Asimismo, Kiguel advirtió que los años electorales en la Argentina suelen estar marcados por volatilidad y para 2027 no puede descartarse algún tipo de turbulencia. En ese sentido, señaló que lo ideal sería que el Gobierno se prepare “por las dudas” mediante una mayor acumulación de reservas y la búsqueda anticipada de financiamiento en la medida de lo posible.

De todos modos, Kiguel afirmó que las inversiones comenzaron a llegar, aunque todavía concentradas principalmente en sectores como energía y minería. En menor medida, también aparecen proyectos vinculados a actividades con potencial exportador o beneficiadas por una economía más competitiva y eficiente. “Era esperable que, dado nuestro pasado, no hubiera una lluvia de inversiones inmediata, sino un proceso gradual, a medida que el modelo económico se consolide”, concluyó el economista.
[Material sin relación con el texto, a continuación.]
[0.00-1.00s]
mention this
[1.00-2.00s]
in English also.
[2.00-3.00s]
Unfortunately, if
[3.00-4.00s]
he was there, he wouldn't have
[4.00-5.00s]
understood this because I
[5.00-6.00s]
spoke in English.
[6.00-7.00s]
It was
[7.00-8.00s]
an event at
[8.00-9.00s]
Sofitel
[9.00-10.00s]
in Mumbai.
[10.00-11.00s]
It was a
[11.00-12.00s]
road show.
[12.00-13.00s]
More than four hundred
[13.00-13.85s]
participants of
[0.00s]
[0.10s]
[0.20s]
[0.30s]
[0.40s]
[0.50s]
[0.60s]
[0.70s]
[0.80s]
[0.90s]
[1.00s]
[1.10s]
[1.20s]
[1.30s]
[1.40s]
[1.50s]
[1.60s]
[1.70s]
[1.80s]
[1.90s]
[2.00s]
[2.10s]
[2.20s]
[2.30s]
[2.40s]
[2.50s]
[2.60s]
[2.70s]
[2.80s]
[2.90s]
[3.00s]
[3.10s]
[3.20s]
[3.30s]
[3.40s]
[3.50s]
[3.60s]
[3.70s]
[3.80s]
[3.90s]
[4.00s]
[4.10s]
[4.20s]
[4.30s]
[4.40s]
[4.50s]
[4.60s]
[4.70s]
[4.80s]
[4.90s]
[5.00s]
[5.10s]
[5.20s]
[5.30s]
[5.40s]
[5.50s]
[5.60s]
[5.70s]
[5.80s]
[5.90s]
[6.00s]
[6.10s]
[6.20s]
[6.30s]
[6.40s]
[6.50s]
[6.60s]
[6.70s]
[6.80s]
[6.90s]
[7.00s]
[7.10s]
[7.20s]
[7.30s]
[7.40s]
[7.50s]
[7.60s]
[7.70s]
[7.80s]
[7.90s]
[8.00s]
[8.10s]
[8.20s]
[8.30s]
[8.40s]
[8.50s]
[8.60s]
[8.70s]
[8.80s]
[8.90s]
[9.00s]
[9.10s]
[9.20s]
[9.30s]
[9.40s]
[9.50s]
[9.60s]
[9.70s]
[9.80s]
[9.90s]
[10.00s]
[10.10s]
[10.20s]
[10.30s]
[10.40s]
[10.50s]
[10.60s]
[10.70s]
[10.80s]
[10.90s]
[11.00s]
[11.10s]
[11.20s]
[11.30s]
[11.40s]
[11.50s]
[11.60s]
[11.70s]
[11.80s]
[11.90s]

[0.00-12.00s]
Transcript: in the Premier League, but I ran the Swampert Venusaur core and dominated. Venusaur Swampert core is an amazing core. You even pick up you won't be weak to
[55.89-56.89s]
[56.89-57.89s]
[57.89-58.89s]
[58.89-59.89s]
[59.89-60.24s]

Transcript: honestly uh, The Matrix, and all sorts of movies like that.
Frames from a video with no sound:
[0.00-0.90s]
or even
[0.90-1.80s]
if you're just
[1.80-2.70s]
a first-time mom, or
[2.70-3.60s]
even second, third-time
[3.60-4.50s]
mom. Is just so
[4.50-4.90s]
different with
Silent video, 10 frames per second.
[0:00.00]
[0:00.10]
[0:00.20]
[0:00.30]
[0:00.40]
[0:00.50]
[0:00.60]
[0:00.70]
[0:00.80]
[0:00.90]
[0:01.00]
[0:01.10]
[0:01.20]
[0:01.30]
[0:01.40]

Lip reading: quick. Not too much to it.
Eduardo Setti, que fue secretario de Finanzas desde julio de 2022 hasta diciembre de 2023, dijo que “riesgo kuka” no hay, sino que “hay un riesgo más asociado a la impericia del Gobierno, a su mala praxis”.

Agregó: “El hecho de que no hayan comprado reservas durante un tiempo largo generó incertidumbre en los tenedores de bonos y nunca llegaron los bonos a tener un valor como para que el riesgo país bajara a niveles adecuados para poder rollear la deuda. Eso les provocó una situación que les fue complicando el programa económico”.

Setti también opinó que, más allá de que en los procesos electorales haya cambio de color político o no, siempre hay dolarización de carteras. Y remarcó: “Este programa no despegó nunca y no dio los resultados que ellos dicen que tienen que dar porque tiene problemas en la ejecución y tiene daños de fondo que son muy complicados para el argentino”.

Además, Setti subrayó que él llama a esta situación “riesgo Caputo” porque, según argumentó, cuando, “tanto al gobierno de Macri como al actual lo tienen que salir a socorrer desde el exterior, está claro que el riesgo está más asociado a sus decisiones que a lo que pueda hacer la oposición”.